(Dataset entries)
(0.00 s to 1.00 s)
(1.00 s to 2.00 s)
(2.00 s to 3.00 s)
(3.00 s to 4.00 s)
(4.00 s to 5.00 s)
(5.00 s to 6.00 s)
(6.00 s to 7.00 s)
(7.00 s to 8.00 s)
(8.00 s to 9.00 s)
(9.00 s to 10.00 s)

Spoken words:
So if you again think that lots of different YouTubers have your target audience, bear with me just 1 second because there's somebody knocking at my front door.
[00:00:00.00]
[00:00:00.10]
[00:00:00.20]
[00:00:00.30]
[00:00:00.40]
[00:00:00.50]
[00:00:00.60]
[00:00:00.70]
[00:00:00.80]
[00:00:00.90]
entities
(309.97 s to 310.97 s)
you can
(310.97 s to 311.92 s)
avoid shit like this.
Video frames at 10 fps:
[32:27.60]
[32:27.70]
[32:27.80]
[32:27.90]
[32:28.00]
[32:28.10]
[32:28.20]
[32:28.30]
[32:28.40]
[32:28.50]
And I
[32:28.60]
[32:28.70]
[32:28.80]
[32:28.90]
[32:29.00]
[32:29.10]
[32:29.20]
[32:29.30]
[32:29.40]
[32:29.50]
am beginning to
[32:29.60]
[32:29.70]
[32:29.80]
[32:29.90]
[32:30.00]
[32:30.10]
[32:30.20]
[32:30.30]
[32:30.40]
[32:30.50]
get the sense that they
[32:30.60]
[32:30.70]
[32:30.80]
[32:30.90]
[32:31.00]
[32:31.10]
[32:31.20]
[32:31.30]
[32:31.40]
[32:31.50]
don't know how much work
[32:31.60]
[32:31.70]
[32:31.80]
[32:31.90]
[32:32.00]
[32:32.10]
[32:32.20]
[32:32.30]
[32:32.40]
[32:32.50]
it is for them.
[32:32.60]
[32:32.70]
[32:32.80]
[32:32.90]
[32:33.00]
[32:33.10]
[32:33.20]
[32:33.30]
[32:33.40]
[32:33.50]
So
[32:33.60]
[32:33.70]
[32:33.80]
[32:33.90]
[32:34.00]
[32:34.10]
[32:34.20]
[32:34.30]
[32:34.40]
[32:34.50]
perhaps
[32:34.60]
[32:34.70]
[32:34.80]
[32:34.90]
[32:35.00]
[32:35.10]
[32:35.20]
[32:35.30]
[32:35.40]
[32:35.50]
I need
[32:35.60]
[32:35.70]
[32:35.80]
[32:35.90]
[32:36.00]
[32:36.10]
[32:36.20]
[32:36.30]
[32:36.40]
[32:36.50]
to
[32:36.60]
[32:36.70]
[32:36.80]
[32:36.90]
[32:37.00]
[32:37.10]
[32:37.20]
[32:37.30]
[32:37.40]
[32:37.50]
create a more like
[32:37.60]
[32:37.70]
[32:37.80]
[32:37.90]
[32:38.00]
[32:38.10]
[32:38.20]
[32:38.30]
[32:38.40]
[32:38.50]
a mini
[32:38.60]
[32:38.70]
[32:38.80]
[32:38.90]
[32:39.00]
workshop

(ACTION ITEM): Write out all the data exactly.

(SOLUTION TO THIS EXERCISE):
(0.00 s to 1.00 s)
(1.00 s to 2.00 s)
(2.00 s to 3.00 s)
(3.00 s to 4.00 s)
(4.00 s to 5.00 s)
(5.00 s to 6.00 s)
(6.00 s to 7.00 s)
(7.00 s to 8.00 s)
(8.00 s to 9.00 s)
(9.00 s to 10.00 s)

Spoken words:
So if you again think that lots of different YouTubers have your target audience, bear with me just 1 second because there's somebody knocking at my front door.
[00:00:00.00]
[00:00:00.10]
[00:00:00.20]
[00:00:00.30]
[00:00:00.40]
[00:00:00.50]
[00:00:00.60]
[00:00:00.70]
[00:00:00.80]
[00:00:00.90]
entities
(309.97 s to 310.97 s)
you can
(310.97 s to 311.92 s)
avoid shit like this.
Video frames at 10 fps:
[32:27.60]
[32:27.70]
[32:27.80]
[32:27.90]
[32:28.00]
[32:28.10]
[32:28.20]
[32:28.30]
[32:28.40]
[32:28.50]
And I
[32:28.60]
[32:28.70]
[32:28.80]
[32:28.90]
[32:29.00]
[32:29.10]
[32:29.20]
[32:29.30]
[32:29.40]
[32:29.50]
am beginning to
[32:29.60]
[32:29.70]
[32:29.80]
[32:29.90]
[32:30.00]
[32:30.10]
[32:30.20]
[32:30.30]
[32:30.40]
[32:30.50]
get the sense that they
[32:30.60]
[32:30.70]
[32:30.80]
[32:30.90]
[32:31.00]
[32:31.10]
[32:31.20]
[32:31.30]
[32:31.40]
[32:31.50]
don't know how much work
[32:31.60]
[32:31.70]
[32:31.80]
[32:31.90]
[32:32.00]
[32:32.10]
[32:32.20]
[32:32.30]
[32:32.40]
[32:32.50]
it is for them.
[32:32.60]
[32:32.70]
[32:32.80]
[32:32.90]
[32:33.00]
[32:33.10]
[32:33.20]
[32:33.30]
[32:33.40]
[32:33.50]
So
[32:33.60]
[32:33.70]
[32:33.80]
[32:33.90]
[32:34.00]
[32:34.10]
[32:34.20]
[32:34.30]
[32:34.40]
[32:34.50]
perhaps
[32:34.60]
[32:34.70]
[32:34.80]
[32:34.90]
[32:35.00]
[32:35.10]
[32:35.20]
[32:35.30]
[32:35.40]
[32:35.50]
I need
[32:35.60]
[32:35.70]
[32:35.80]
[32:35.90]
[32:36.00]
[32:36.10]
[32:36.20]
[32:36.30]
[32:36.40]
[32:36.50]
to
[32:36.60]
[32:36.70]
[32:36.80]
[32:36.90]
[32:37.00]
[32:37.10]
[32:37.20]
[32:37.30]
[32:37.40]
[32:37.50]
create a more like
[32:37.60]
[32:37.70]
[32:37.80]
[32:37.90]
[32:38.00]
[32:38.10]
[32:38.20]
[32:38.30]
[32:38.40]
[32:38.50]
a mini
[32:38.60]
[32:38.70]
[32:38.80]
[32:38.90]
[32:39.00]
workshop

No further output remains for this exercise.